Like Thevet once, I also recorded images of a Hammam in Tripoli. Maybe it was the one that he visited. But my images contain no bodies, maybe just ghosts. The Hammam I filmed was abandoned and dilapidated. It had palimpsestic walls like the layers of skins on bodies impregnated with infinite sensorial memories and invisible traces of countless untold stories. Hammams are places of erotic pleasures and illicit queer adventures, but also of vicious crackdowns, of bodies confined and controlled. They are sites where histories of empire and histories of sex converge and congeal. They reveal as much as they conceal. They resist a western obsession to unveil and (re)present the physical world through ocular regimes of knowledge. They are saturated with dense layers of steam that obstruct vision, musty smells that intoxicate the mind and echoey sounds that resonate.
Figure 2- Al-Atlal (The Ruins) (2021), an essay film by Raed Rafei.
Images are like ruins, they can be excavated. For Catherine Russell, they are fragments from a vast expanding collective archive that, in our digital era, can be infinitely recomposed and rearranged through “archiveology,” an act of creating a new language, an act of resurrection, of building new narratives from the relics of official and fixated archives. But these narratives generate new fragments, themselves ruins in the making, always challenging us to “imagine the limits of visibility insofar as all images are incomplete, mere pieces of larger views that are missing.”[3]

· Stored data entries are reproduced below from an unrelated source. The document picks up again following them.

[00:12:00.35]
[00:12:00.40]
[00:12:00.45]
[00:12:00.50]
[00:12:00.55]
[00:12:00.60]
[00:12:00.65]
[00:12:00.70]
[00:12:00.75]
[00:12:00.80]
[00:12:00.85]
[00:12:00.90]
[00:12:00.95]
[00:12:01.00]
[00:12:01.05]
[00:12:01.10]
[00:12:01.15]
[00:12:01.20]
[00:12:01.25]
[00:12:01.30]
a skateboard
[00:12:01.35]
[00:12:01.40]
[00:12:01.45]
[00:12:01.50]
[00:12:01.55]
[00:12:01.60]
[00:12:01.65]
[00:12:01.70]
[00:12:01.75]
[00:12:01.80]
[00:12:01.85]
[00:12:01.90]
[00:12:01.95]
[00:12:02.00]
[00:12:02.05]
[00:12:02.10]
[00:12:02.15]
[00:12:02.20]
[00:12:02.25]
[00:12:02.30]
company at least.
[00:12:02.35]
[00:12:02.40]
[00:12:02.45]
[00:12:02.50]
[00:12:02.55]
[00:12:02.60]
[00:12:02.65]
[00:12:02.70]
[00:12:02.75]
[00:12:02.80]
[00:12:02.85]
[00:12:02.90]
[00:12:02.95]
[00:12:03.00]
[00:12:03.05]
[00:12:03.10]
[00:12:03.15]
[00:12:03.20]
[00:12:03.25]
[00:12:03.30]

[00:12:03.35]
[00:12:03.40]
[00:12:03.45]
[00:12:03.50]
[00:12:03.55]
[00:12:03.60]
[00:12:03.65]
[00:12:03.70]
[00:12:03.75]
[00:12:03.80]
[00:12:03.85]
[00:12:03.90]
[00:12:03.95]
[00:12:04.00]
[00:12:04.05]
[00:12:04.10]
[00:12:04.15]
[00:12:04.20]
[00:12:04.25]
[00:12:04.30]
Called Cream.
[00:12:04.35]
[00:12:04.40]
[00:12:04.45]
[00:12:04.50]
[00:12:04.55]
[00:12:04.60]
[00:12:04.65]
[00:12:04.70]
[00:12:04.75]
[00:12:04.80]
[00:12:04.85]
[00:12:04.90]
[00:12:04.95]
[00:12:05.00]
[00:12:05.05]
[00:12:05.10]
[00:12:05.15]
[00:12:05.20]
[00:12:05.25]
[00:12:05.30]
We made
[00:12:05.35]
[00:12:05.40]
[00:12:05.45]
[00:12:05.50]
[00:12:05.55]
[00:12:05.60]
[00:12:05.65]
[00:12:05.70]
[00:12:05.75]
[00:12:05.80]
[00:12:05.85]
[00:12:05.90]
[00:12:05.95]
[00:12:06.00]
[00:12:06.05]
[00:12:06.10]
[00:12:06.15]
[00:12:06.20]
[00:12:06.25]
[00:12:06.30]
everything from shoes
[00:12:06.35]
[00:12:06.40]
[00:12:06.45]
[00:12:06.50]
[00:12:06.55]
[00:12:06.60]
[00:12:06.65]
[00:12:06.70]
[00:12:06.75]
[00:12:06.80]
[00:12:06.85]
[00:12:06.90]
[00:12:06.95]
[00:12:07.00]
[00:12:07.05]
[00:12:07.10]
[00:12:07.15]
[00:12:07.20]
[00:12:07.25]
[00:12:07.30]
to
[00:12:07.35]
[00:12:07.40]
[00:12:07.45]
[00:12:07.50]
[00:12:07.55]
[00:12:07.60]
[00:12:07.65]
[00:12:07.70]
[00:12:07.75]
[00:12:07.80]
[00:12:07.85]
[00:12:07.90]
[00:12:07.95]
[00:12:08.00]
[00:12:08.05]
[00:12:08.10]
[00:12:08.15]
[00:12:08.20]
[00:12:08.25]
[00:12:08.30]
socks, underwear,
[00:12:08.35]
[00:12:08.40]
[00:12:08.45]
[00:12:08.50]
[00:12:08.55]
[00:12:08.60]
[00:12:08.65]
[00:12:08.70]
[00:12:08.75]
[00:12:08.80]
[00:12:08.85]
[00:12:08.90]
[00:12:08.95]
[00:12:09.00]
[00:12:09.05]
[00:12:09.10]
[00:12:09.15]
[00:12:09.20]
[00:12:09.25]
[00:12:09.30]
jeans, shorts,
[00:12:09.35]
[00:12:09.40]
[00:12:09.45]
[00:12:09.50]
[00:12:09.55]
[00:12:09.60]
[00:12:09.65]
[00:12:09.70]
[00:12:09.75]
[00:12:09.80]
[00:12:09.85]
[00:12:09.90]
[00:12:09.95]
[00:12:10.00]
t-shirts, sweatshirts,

During pre-Islamic times, nomads coming across abandoned places of dwelling declaimed powerful poems triggered by ruins and their strong pull towards the past. This style of poetry called, wuquf ‘ala al-atlal or “standing by the ruins,” evoked a foregone love story and pondered the inevitability of change and the passing of time. The digital poet muses over fragmented and fragmentary images circulating in an endless global flow to make sense of regimes of control and power. Like Marker, he looks for a hidden map that connects them. But the map dissolves as soon as it takes shape. It’s made of shifting lands and waters.
This text is a reflection on Al-Atlal (The Ruins), a short essay film I made in 2021.